§ **DATA SHOWN**:
[Start of section]
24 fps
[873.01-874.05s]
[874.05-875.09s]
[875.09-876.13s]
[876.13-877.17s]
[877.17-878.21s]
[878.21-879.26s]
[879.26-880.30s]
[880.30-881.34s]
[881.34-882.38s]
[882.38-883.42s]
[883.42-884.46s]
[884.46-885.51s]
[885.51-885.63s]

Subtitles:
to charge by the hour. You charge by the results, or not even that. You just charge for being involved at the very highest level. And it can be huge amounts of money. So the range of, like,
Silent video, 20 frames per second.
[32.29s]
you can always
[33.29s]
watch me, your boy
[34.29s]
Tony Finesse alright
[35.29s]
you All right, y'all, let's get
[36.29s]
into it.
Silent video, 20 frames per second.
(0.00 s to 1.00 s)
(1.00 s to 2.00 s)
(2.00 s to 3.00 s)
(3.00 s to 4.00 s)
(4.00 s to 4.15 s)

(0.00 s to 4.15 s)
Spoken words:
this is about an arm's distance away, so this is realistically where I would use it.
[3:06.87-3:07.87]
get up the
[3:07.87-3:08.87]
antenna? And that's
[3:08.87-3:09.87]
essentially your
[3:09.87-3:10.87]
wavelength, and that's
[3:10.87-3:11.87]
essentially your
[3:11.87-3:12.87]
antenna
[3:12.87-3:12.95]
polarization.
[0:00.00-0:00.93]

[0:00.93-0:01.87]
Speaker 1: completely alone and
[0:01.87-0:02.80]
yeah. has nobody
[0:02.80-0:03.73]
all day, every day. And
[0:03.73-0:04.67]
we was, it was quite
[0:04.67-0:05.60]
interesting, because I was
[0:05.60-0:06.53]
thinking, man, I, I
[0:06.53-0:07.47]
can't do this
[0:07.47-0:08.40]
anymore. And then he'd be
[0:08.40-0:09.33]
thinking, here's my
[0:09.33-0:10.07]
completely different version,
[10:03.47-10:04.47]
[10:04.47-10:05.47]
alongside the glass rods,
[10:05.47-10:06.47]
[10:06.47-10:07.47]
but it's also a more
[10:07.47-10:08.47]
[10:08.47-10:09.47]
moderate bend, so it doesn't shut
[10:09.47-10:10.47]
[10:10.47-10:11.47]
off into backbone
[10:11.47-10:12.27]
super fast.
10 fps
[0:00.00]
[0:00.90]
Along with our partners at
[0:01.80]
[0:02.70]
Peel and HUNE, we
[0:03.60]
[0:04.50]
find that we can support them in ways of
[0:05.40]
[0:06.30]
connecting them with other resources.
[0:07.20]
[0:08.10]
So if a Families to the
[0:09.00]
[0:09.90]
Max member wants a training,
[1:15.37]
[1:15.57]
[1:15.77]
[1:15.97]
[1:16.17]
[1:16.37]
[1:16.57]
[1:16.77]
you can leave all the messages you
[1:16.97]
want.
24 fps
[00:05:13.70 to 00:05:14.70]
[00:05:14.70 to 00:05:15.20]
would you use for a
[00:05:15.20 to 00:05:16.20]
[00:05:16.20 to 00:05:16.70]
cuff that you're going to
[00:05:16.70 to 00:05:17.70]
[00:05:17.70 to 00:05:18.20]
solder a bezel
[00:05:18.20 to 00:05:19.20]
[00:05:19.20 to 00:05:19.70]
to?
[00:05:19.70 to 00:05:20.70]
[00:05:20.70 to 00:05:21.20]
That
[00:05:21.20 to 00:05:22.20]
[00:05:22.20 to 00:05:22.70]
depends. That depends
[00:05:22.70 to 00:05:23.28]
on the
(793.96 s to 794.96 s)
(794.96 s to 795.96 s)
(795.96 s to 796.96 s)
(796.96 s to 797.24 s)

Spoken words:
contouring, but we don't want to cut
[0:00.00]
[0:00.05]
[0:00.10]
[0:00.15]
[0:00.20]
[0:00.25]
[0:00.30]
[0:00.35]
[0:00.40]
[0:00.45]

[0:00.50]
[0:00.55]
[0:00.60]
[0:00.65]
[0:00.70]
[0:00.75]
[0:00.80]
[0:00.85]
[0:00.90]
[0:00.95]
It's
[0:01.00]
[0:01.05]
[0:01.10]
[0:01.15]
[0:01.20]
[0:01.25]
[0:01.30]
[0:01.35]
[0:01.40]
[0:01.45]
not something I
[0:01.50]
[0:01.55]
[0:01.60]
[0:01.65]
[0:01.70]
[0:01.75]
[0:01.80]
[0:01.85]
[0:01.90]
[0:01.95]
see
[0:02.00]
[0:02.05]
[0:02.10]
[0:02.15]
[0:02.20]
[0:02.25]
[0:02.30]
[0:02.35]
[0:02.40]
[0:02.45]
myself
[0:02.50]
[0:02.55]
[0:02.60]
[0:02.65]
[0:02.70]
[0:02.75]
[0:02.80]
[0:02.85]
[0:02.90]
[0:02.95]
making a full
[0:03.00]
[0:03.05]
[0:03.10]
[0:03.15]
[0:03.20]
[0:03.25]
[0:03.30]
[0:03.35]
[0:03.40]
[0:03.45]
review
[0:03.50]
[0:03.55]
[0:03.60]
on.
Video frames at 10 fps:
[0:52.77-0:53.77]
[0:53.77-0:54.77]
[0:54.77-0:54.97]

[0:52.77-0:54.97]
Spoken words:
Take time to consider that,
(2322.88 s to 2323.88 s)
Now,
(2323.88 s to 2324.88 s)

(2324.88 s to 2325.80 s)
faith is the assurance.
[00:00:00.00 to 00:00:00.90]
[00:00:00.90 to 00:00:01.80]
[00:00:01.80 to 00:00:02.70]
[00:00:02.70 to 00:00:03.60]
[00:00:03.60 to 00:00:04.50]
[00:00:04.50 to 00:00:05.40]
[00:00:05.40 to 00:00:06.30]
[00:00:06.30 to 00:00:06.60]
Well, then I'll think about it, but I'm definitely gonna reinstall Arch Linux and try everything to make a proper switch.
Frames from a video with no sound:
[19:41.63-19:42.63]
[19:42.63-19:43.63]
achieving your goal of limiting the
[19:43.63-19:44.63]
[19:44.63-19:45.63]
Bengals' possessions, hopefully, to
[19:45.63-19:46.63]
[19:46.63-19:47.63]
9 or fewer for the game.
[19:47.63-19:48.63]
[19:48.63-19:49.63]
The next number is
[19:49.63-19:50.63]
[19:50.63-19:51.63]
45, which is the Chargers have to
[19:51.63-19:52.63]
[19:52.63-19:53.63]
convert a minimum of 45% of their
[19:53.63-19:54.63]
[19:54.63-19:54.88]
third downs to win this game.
[End of section]
§ **TASK OBJECTIVE**: Give the complete listing again, exactly as it appears above.

§ **WRITTEN ANSWER**:
24 fps
[873.01-874.05s]
[874.05-875.09s]
[875.09-876.13s]
[876.13-877.17s]
[877.17-878.21s]
[878.21-879.26s]
[879.26-880.30s]
[880.30-881.34s]
[881.34-882.38s]
[882.38-883.42s]
[883.42-884.46s]
[884.46-885.51s]
[885.51-885.63s]

Subtitles:
to charge by the hour. You charge by the results, or not even that. You just charge for being involved at the very highest level. And it can be huge amounts of money. So the range of, like,
Silent video, 20 frames per second.
[32.29s]
you can always
[33.29s]
watch me, your boy
[34.29s]
Tony Finesse alright
[35.29s]
you All right, y'all, let's get
[36.29s]
into it.
Silent video, 20 frames per second.
(0.00 s to 1.00 s)
(1.00 s to 2.00 s)
(2.00 s to 3.00 s)
(3.00 s to 4.00 s)
(4.00 s to 4.15 s)

(0.00 s to 4.15 s)
Spoken words:
this is about an arm's distance away, so this is realistically where I would use it.
[3:06.87-3:07.87]
get up the
[3:07.87-3:08.87]
antenna? And that's
[3:08.87-3:09.87]
essentially your
[3:09.87-3:10.87]
wavelength, and that's
[3:10.87-3:11.87]
essentially your
[3:11.87-3:12.87]
antenna
[3:12.87-3:12.95]
polarization.
[0:00.00-0:00.93]

[0:00.93-0:01.87]
Speaker 1: completely alone and
[0:01.87-0:02.80]
yeah. has nobody
[0:02.80-0:03.73]
all day, every day. And
[0:03.73-0:04.67]
we was, it was quite
[0:04.67-0:05.60]
interesting, because I was
[0:05.60-0:06.53]
thinking, man, I, I
[0:06.53-0:07.47]
can't do this
[0:07.47-0:08.40]
anymore. And then he'd be
[0:08.40-0:09.33]
thinking, here's my
[0:09.33-0:10.07]
completely different version,
[10:03.47-10:04.47]
[10:04.47-10:05.47]
alongside the glass rods,
[10:05.47-10:06.47]
[10:06.47-10:07.47]
but it's also a more
[10:07.47-10:08.47]
[10:08.47-10:09.47]
moderate bend, so it doesn't shut
[10:09.47-10:10.47]
[10:10.47-10:11.47]
off into backbone
[10:11.47-10:12.27]
super fast.
10 fps
[0:00.00]
[0:00.90]
Along with our partners at
[0:01.80]
[0:02.70]
Peel and HUNE, we
[0:03.60]
[0:04.50]
find that we can support them in ways of
[0:05.40]
[0:06.30]
connecting them with other resources.
[0:07.20]
[0:08.10]
So if a Families to the
[0:09.00]
[0:09.90]
Max member wants a training,
[1:15.37]
[1:15.57]
[1:15.77]
[1:15.97]
[1:16.17]
[1:16.37]
[1:16.57]
[1:16.77]
you can leave all the messages you
[1:16.97]
want.
24 fps
[00:05:13.70 to 00:05:14.70]
[00:05:14.70 to 00:05:15.20]
would you use for a
[00:05:15.20 to 00:05:16.20]
[00:05:16.20 to 00:05:16.70]
cuff that you're going to
[00:05:16.70 to 00:05:17.70]
[00:05:17.70 to 00:05:18.20]
solder a bezel
[00:05:18.20 to 00:05:19.20]
[00:05:19.20 to 00:05:19.70]
to?
[00:05:19.70 to 00:05:20.70]
[00:05:20.70 to 00:05:21.20]
That
[00:05:21.20 to 00:05:22.20]
[00:05:22.20 to 00:05:22.70]
depends. That depends
[00:05:22.70 to 00:05:23.28]
on the
(793.96 s to 794.96 s)
(794.96 s to 795.96 s)
(795.96 s to 796.96 s)
(796.96 s to 797.24 s)

Spoken words:
contouring, but we don't want to cut
[0:00.00]
[0:00.05]
[0:00.10]
[0:00.15]
[0:00.20]
[0:00.25]
[0:00.30]
[0:00.35]
[0:00.40]
[0:00.45]

[0:00.50]
[0:00.55]
[0:00.60]
[0:00.65]
[0:00.70]
[0:00.75]
[0:00.80]
[0:00.85]
[0:00.90]
[0:00.95]
It's
[0:01.00]
[0:01.05]
[0:01.10]
[0:01.15]
[0:01.20]
[0:01.25]
[0:01.30]
[0:01.35]
[0:01.40]
[0:01.45]
not something I
[0:01.50]
[0:01.55]
[0:01.60]
[0:01.65]
[0:01.70]
[0:01.75]
[0:01.80]
[0:01.85]
[0:01.90]
[0:01.95]
see
[0:02.00]
[0:02.05]
[0:02.10]
[0:02.15]
[0:02.20]
[0:02.25]
[0:02.30]
[0:02.35]
[0:02.40]
[0:02.45]
myself
[0:02.50]
[0:02.55]
[0:02.60]
[0:02.65]
[0:02.70]
[0:02.75]
[0:02.80]
[0:02.85]
[0:02.90]
[0:02.95]
making a full
[0:03.00]
[0:03.05]
[0:03.10]
[0:03.15]
[0:03.20]
[0:03.25]
[0:03.30]
[0:03.35]
[0:03.40]
[0:03.45]
review
[0:03.50]
[0:03.55]
[0:03.60]
on.
Video frames at 10 fps:
[0:52.77-0:53.77]
[0:53.77-0:54.77]
[0:54.77-0:54.97]

[0:52.77-0:54.97]
Spoken words:
Take time to consider that,
(2322.88 s to 2323.88 s)
Now,
(2323.88 s to 2324.88 s)

(2324.88 s to 2325.80 s)
faith is the assurance.
[00:00:00.00 to 00:00:00.90]
[00:00:00.90 to 00:00:01.80]
[00:00:01.80 to 00:00:02.70]
[00:00:02.70 to 00:00:03.60]
[00:00:03.60 to 00:00:04.50]
[00:00:04.50 to 00:00:05.40]
[00:00:05.40 to 00:00:06.30]
[00:00:06.30 to 00:00:06.60]
Well, then I'll think about it, but I'm definitely gonna reinstall Arch Linux and try everything to make a proper switch.
Frames from a video with no sound:
[19:41.63-19:42.63]
[19:42.63-19:43.63]
achieving your goal of limiting the
[19:43.63-19:44.63]
[19:44.63-19:45.63]
Bengals' possessions, hopefully, to
[19:45.63-19:46.63]
[19:46.63-19:47.63]
9 or fewer for the game.
[19:47.63-19:48.63]
[19:48.63-19:49.63]
The next number is
[19:49.63-19:50.63]
[19:50.63-19:51.63]
45, which is the Chargers have to
[19:51.63-19:52.63]
[19:52.63-19:53.63]
convert a minimum of 45% of their
[19:53.63-19:54.63]
[19:54.63-19:54.88]
third downs to win this game.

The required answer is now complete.